*DATASET*
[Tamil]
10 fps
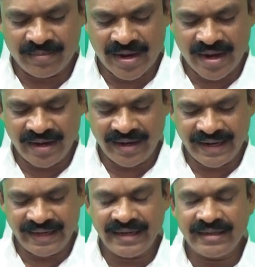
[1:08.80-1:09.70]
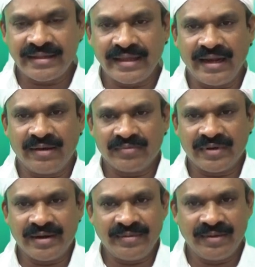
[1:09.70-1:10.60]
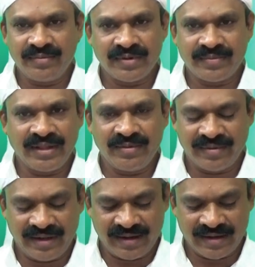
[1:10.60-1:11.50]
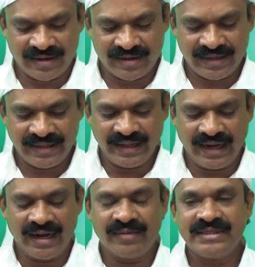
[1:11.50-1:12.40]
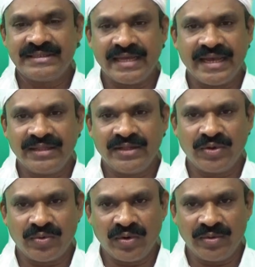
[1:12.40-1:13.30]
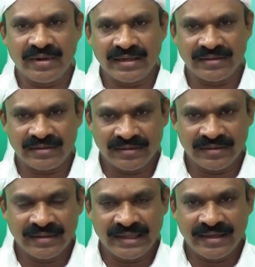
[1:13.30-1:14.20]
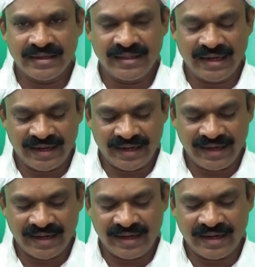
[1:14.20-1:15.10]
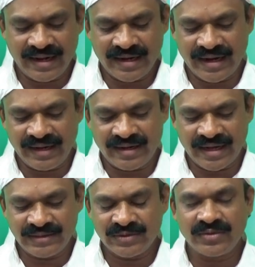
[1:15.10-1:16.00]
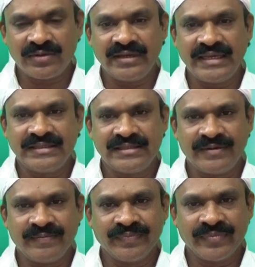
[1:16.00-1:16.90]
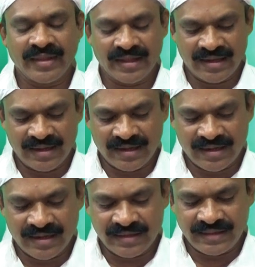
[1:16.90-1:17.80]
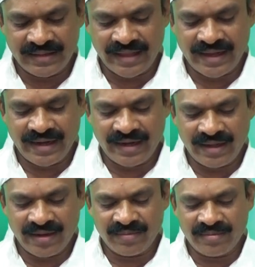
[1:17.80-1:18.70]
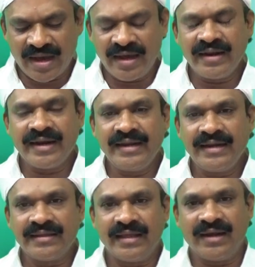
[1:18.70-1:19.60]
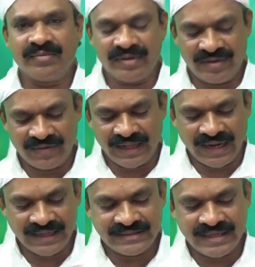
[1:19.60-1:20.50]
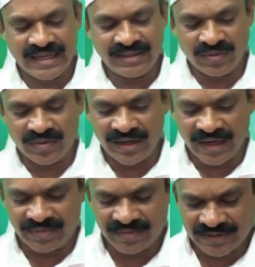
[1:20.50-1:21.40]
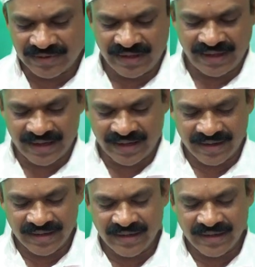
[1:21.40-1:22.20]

மாங்கனியின் தைலம் அப்படின்னு இப்போ பதிவு பண்ணியிருக்காங்க இது எல்லாமே சேர்ந்து ஒரு மருந்து இதில் என்னன்னு கேட்டிங்கன்னா கடுக்காய் சுக்கு இஞ்சி தேனு மாங்கனியின் தைலம் இது எல்லாம் சேர்த்து ஒரு கல்பமாக சொல்லியிருக்காங்க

*INSTRUCTIONS FOR THE TASK*
Please return the full listing exactly as given, with the images left out.

*TASK RESULT*
[Tamil]
10 fps
[1:08.80-1:09.70]
[1:09.70-1:10.60]
[1:10.60-1:11.50]
[1:11.50-1:12.40]
[1:12.40-1:13.30]
[1:13.30-1:14.20]
[1:14.20-1:15.10]
[1:15.10-1:16.00]
[1:16.00-1:16.90]
[1:16.90-1:17.80]
[1:17.80-1:18.70]
[1:18.70-1:19.60]
[1:19.60-1:20.50]
[1:20.50-1:21.40]
[1:21.40-1:22.20]

மாங்கனியின் தைலம் அப்படின்னு இப்போ பதிவு பண்ணியிருக்காங்க இது எல்லாமே சேர்ந்து ஒரு மருந்து இதில் என்னன்னு கேட்டிங்கன்னா கடுக்காய் சுக்கு இஞ்சி தேனு மாங்கனியின் தைலம் இது எல்லாம் சேர்த்து ஒரு கல்பமாக சொல்லியிருக்காங்க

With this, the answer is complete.